• **What you will do**
Pictures appear among the records below and must be omitted. Repeat exactly the lines from the line with "[0:09.90-0:10.80]" to the line with "[0:19.80-0:20.70]", both included.

• **Material for this task**
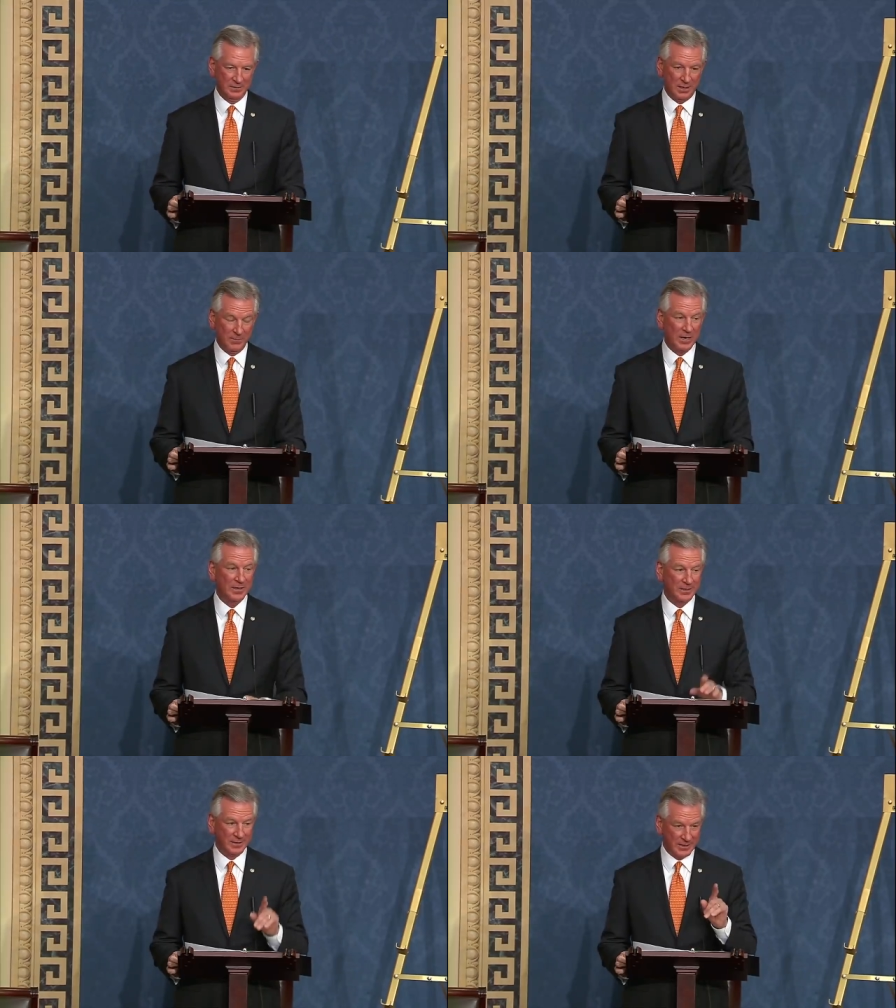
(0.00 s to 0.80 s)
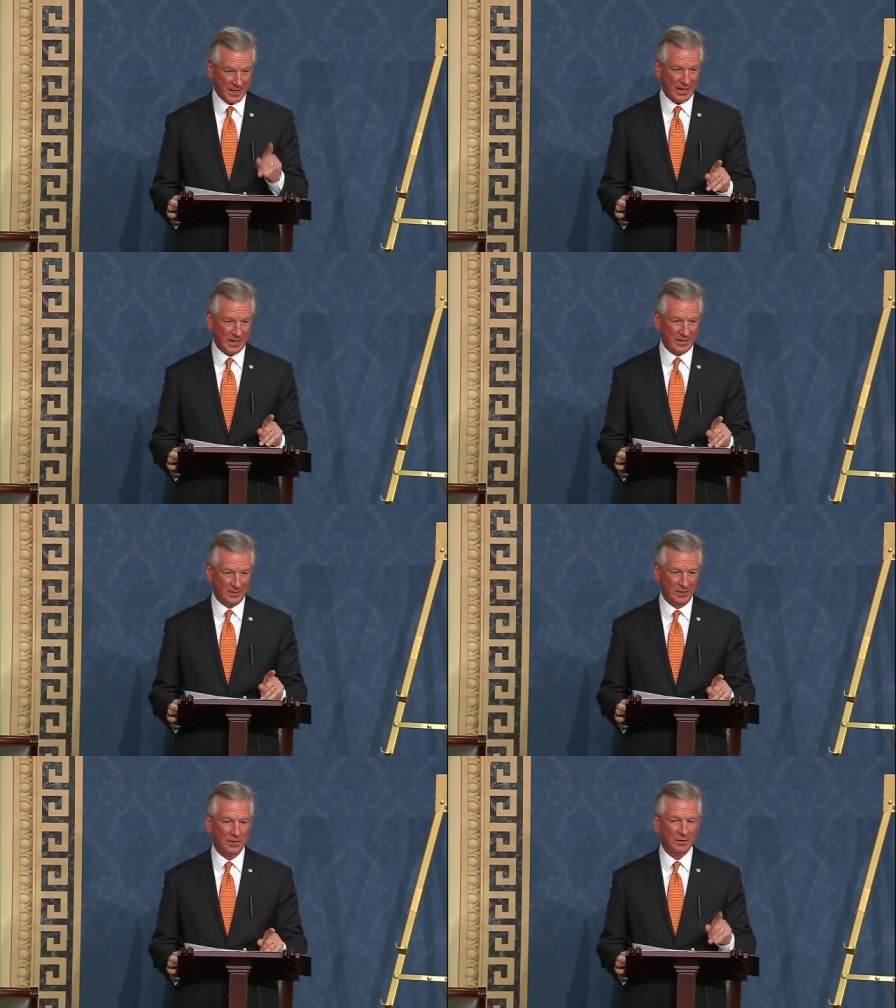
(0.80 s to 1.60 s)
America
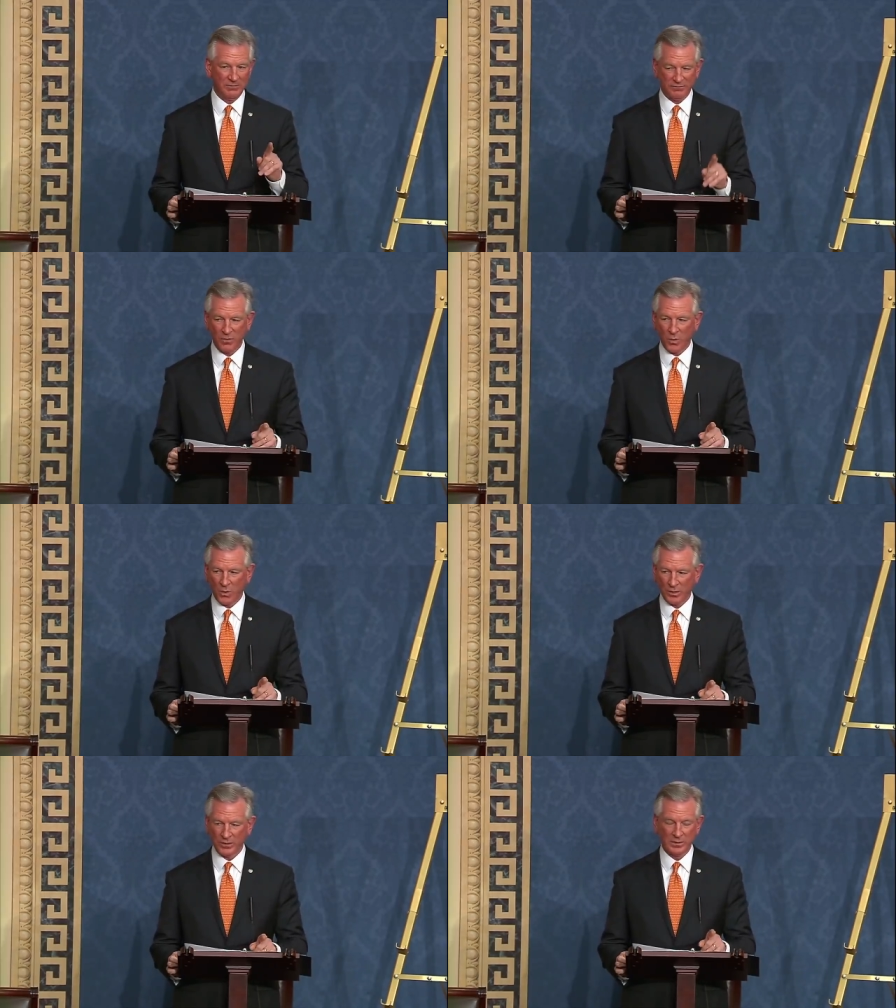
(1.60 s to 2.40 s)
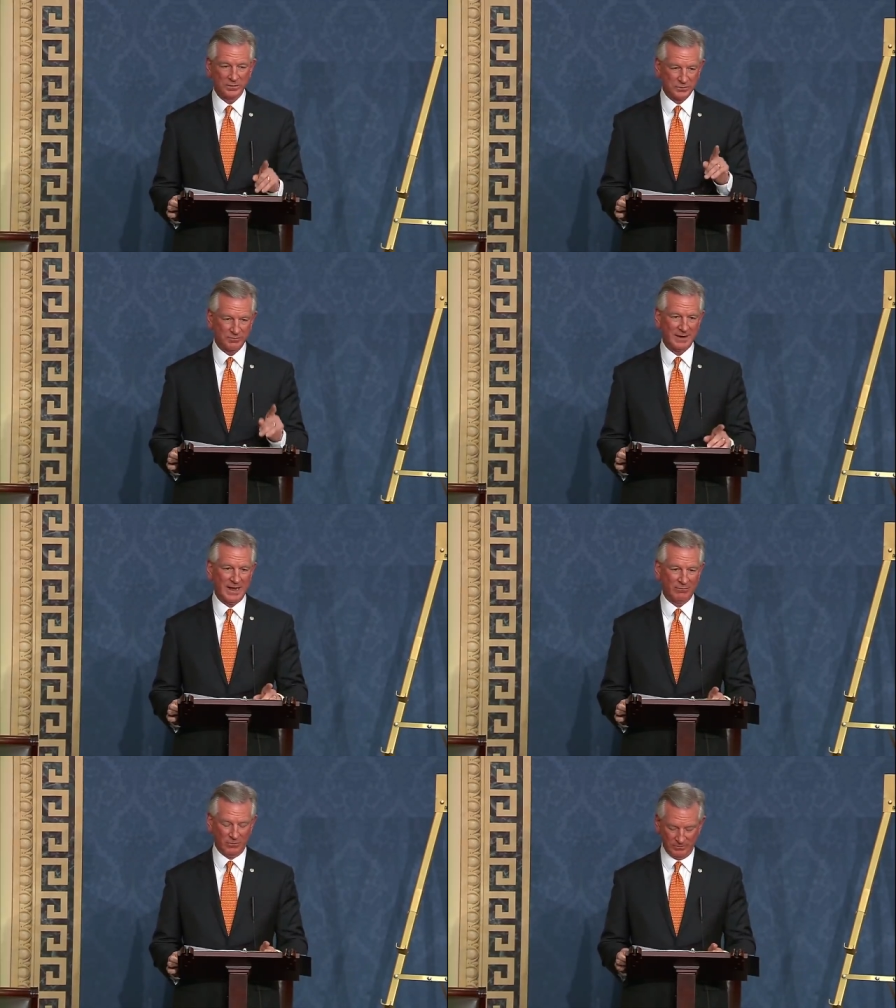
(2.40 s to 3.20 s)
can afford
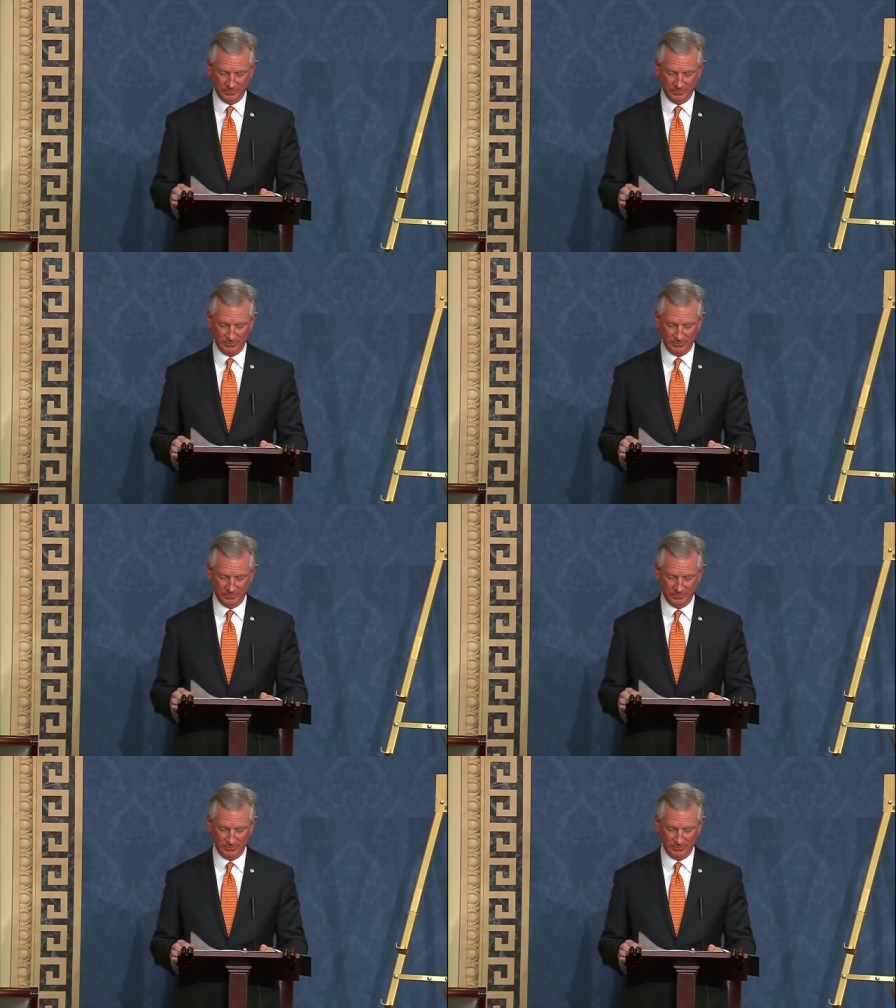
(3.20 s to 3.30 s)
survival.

--

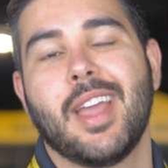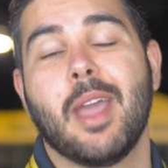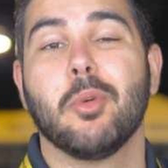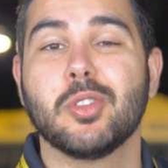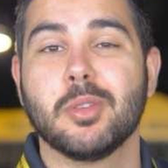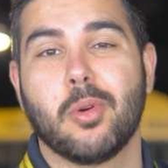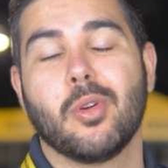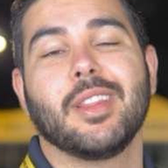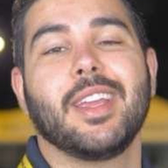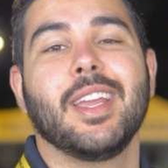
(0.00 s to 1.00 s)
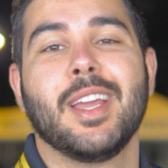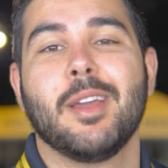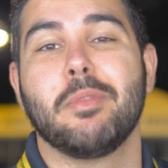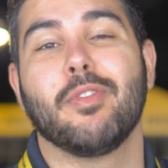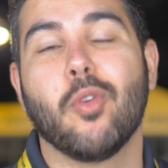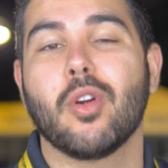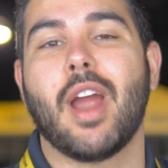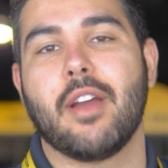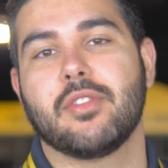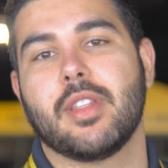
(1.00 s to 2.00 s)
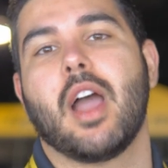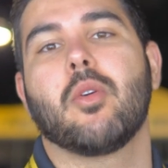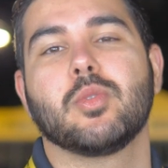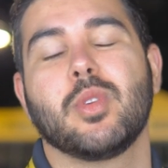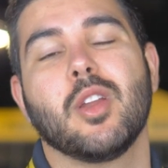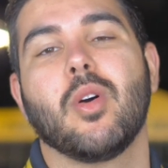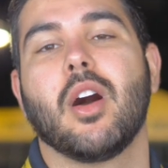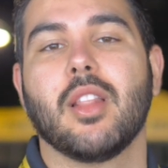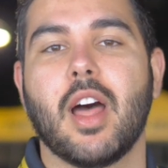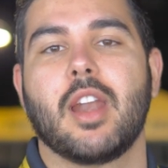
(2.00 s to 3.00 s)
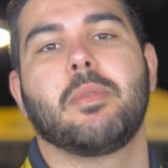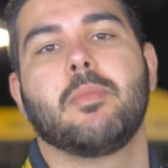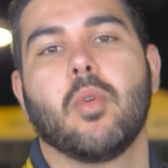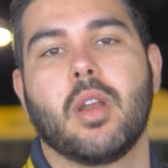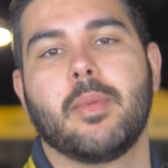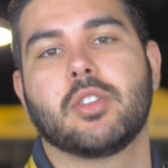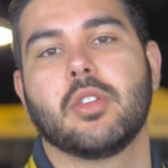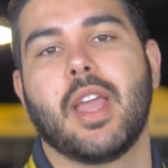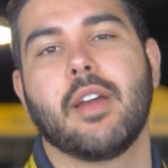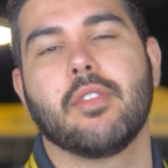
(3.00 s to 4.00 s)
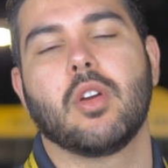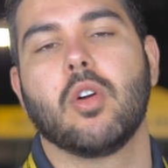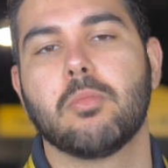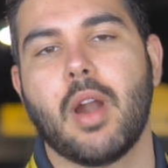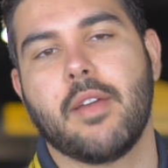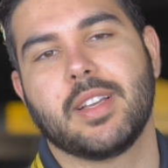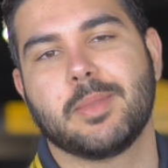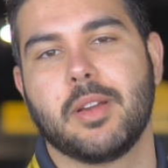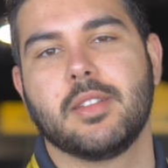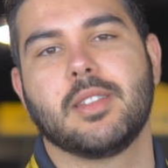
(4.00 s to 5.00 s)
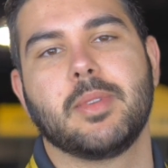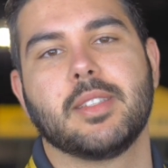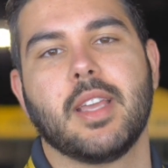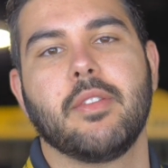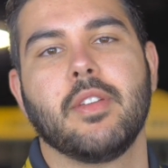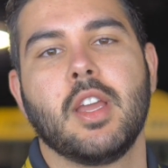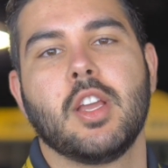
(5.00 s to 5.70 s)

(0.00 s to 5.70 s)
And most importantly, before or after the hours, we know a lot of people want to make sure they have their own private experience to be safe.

---

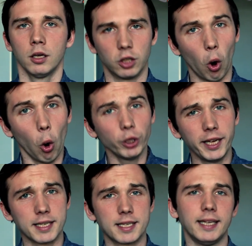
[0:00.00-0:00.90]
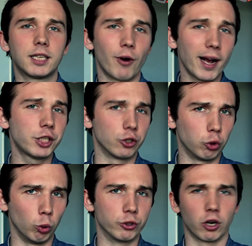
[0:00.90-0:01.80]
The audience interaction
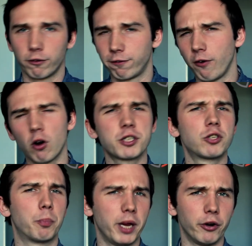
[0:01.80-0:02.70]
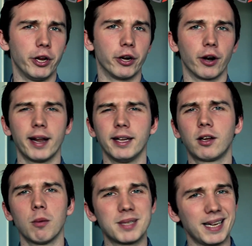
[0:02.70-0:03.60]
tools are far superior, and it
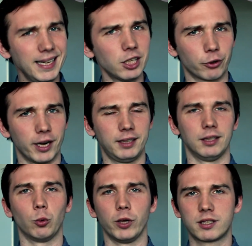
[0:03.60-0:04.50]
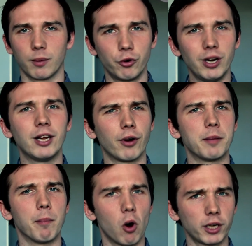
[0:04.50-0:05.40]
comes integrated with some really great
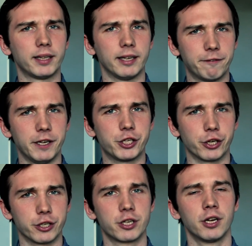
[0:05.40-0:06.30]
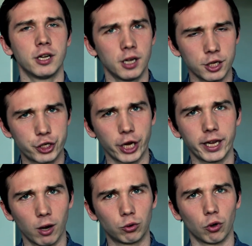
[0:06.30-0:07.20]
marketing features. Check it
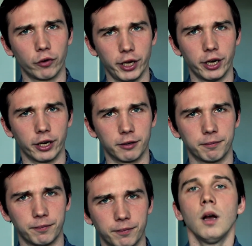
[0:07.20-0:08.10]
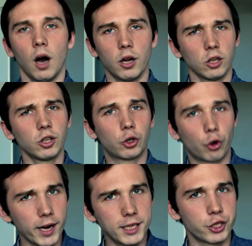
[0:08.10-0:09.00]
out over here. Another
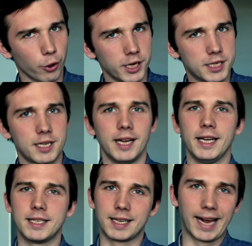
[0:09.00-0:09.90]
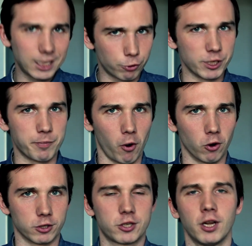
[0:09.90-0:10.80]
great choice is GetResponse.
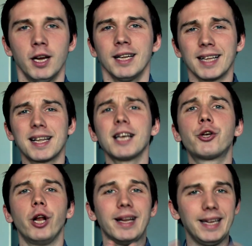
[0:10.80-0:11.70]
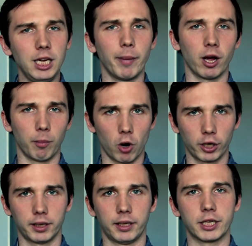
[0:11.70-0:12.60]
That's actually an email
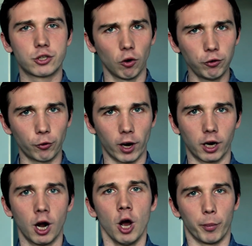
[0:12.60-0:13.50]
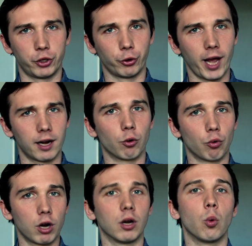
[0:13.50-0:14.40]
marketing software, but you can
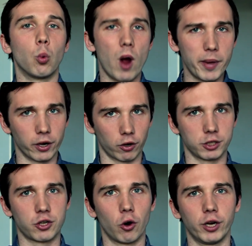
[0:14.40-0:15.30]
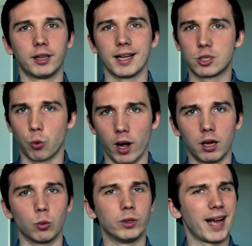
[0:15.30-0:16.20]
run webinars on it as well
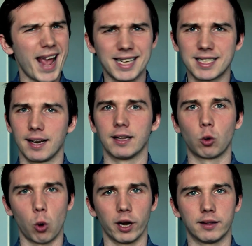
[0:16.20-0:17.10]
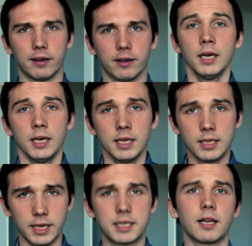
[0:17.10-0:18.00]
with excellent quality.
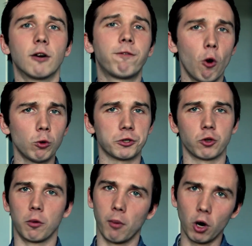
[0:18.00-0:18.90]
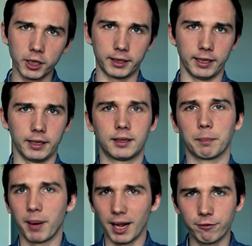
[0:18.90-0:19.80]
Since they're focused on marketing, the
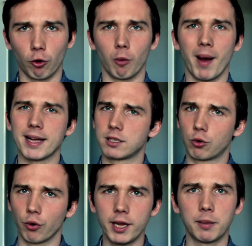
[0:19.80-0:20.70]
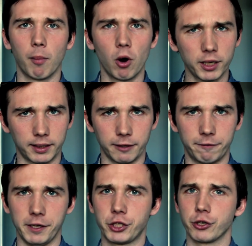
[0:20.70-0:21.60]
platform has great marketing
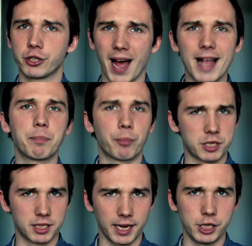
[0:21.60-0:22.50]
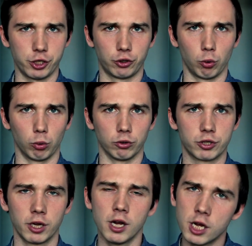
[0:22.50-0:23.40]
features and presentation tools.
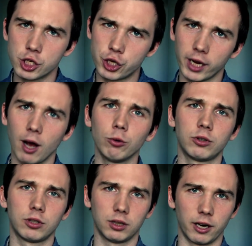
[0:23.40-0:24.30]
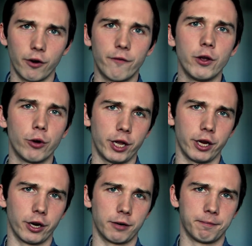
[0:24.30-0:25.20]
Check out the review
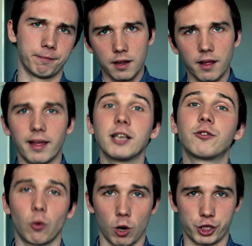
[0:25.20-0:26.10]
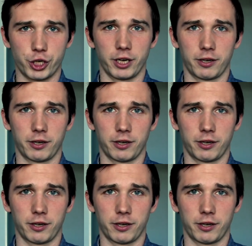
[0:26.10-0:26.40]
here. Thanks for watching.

• **Solution to this problem**
[0:09.90-0:10.80]
great choice is GetResponse.
[0:10.80-0:11.70]
[0:11.70-0:12.60]
That's actually an email
[0:12.60-0:13.50]
[0:13.50-0:14.40]
marketing software, but you can
[0:14.40-0:15.30]
[0:15.30-0:16.20]
run webinars on it as well
[0:16.20-0:17.10]
[0:17.10-0:18.00]
with excellent quality.
[0:18.00-0:18.90]
[0:18.90-0:19.80]
Since they're focused on marketing, the
[0:19.80-0:20.70]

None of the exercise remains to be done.